- [Exercise]
Apart from the pictures, reproduce the data below exactly as it stands.

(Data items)
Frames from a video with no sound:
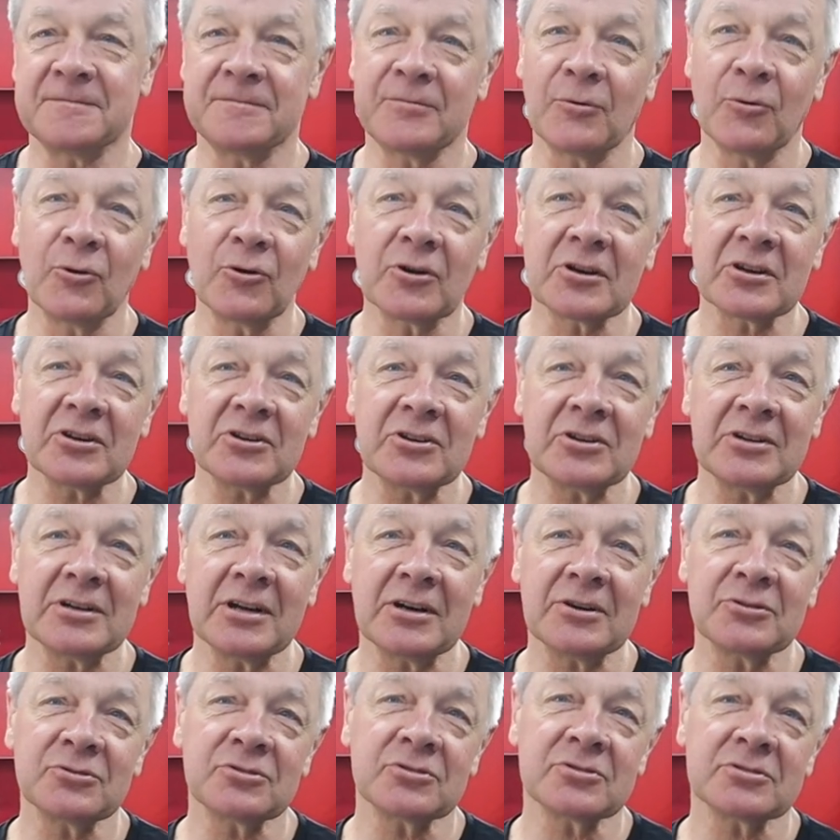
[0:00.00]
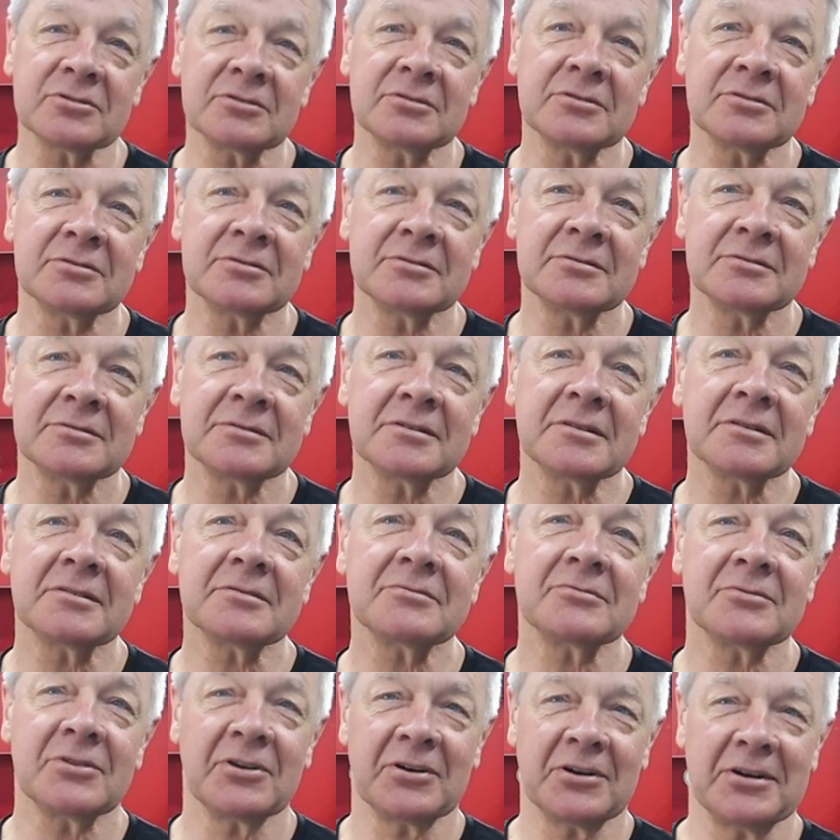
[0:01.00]
Four kilos? Five
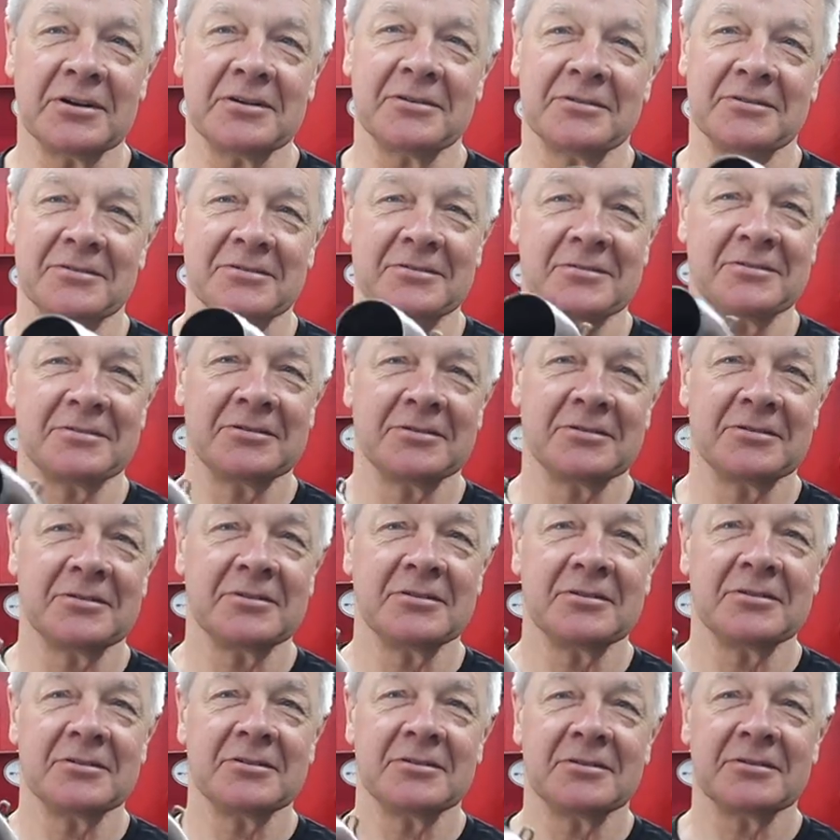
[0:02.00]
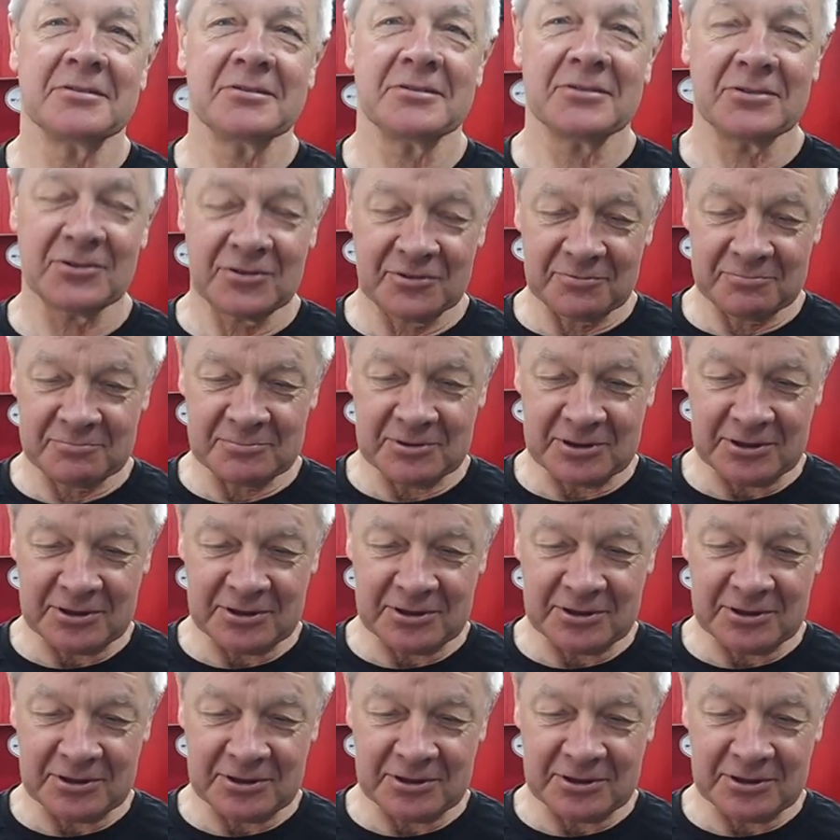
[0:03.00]
kilos. Right. So it's even better. Even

- [Response for this exercise]
Frames from a video with no sound:
[0:00.00]
[0:01.00]
Four kilos? Five
[0:02.00]
[0:03.00]
kilos. Right. So it's even better. Even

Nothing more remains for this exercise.